Evaluating and Fitting a Patient with a MAD

When considering MAD for OSA, several criteria must be considered:

  • The patient is interested in MAD as an alternative to PAP
  • There should be 5-6 healthy teeth per quadrant
  • All necessary dental work should be treated prior to fabrication of a MAD

Initial evaluation should include an assessment of oral health to include soft tissues, the periodontium, the tongue, uvula and soft palate. Endodontic sensibility testing should be performed on any tooth with a questionable pulpal status. The patient’s periodontal condition should include checking for attachment loss and any excessive mobility. Select intraoral radiographs if not current, should be obtained to rule out any dental, pulpal, or periodontal pathosis. Tonsil grade and Mallampati score should be annotated, but their severity is not strongly correlated with OSA presence or severity.

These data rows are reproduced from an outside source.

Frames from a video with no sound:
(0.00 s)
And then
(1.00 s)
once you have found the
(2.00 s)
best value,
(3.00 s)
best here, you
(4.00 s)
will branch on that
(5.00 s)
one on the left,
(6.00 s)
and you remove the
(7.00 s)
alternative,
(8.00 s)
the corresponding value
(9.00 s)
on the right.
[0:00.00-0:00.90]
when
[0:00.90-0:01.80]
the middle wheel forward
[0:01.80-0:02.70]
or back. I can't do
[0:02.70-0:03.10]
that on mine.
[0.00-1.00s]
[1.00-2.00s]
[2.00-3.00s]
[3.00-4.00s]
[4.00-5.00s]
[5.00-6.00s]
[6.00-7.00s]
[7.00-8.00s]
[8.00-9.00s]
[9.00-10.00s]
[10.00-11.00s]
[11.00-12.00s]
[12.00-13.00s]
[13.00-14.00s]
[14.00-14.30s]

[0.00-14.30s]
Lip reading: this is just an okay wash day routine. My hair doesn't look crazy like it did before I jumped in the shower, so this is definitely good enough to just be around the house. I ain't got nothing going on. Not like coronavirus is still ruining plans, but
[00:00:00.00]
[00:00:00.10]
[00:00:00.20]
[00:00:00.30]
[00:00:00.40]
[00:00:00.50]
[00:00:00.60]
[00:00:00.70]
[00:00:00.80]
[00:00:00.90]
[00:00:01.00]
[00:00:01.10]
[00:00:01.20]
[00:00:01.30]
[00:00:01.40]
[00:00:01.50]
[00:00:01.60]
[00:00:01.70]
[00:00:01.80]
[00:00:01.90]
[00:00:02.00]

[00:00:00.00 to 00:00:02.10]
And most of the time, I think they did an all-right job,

Additionally, an examination of the temporomandibular joint (TMJ) should be performed. The TMJ and its associated musculature such as the masseter and temporalis should be free of pain and should be non-tender to palpation. It is recommended to palpate with a force strong enough to make the fingernail blanch. The temporal tendon should be palpated intraorally from the retromolar pad and then proceed superiorly along the anterior ramus of the mandible. The lateral pterygoid (LP) cannot be palpated directly. Thus a LP provocation test should be performed. The dentist would place their thumb on the patient’s chin and ask the patient to protrude against the thumb while the dentist provides some moderate resistance. If the patient meets the criteria for a temporomandibular disorder, then MAD therapy may exacerbate this condition and might preclude the patient from this form of treatment.

Assessing jaw range of motion (ROM): measuring from the incisal edge of the mandibular incisors to the incisal edge of the maxillary incisors on maximum opening will give you the patient’s active range of motion. A normal TMJ ROM is 35-50 mm. Some providers add the amount of overbite in mm (if present) to this number. Lateral ROM is roughly 7-12 mm (Figure 7).

Figure 7.
Digital palpation of the lateral pole of the condyle of the right temporomandibular joint to rule out the presence of pre-existing jaw pain
Digital palpation of the lateral pole of the condyle of the right temporomandibular joint to rule out the presence of pre-existing jaw pain.

If not performed at an earlier appointment, a STOP-Bang score should be obtained. The ESS should also be recorded. After MAD delivery, these inventories can be repeated to assess quality of life (QOL) changes. QOL improvements can be pointed out after MAD treatment of the patient’s OSA to highlight their improvement in health. This yields a great deal of satisfaction from the patient.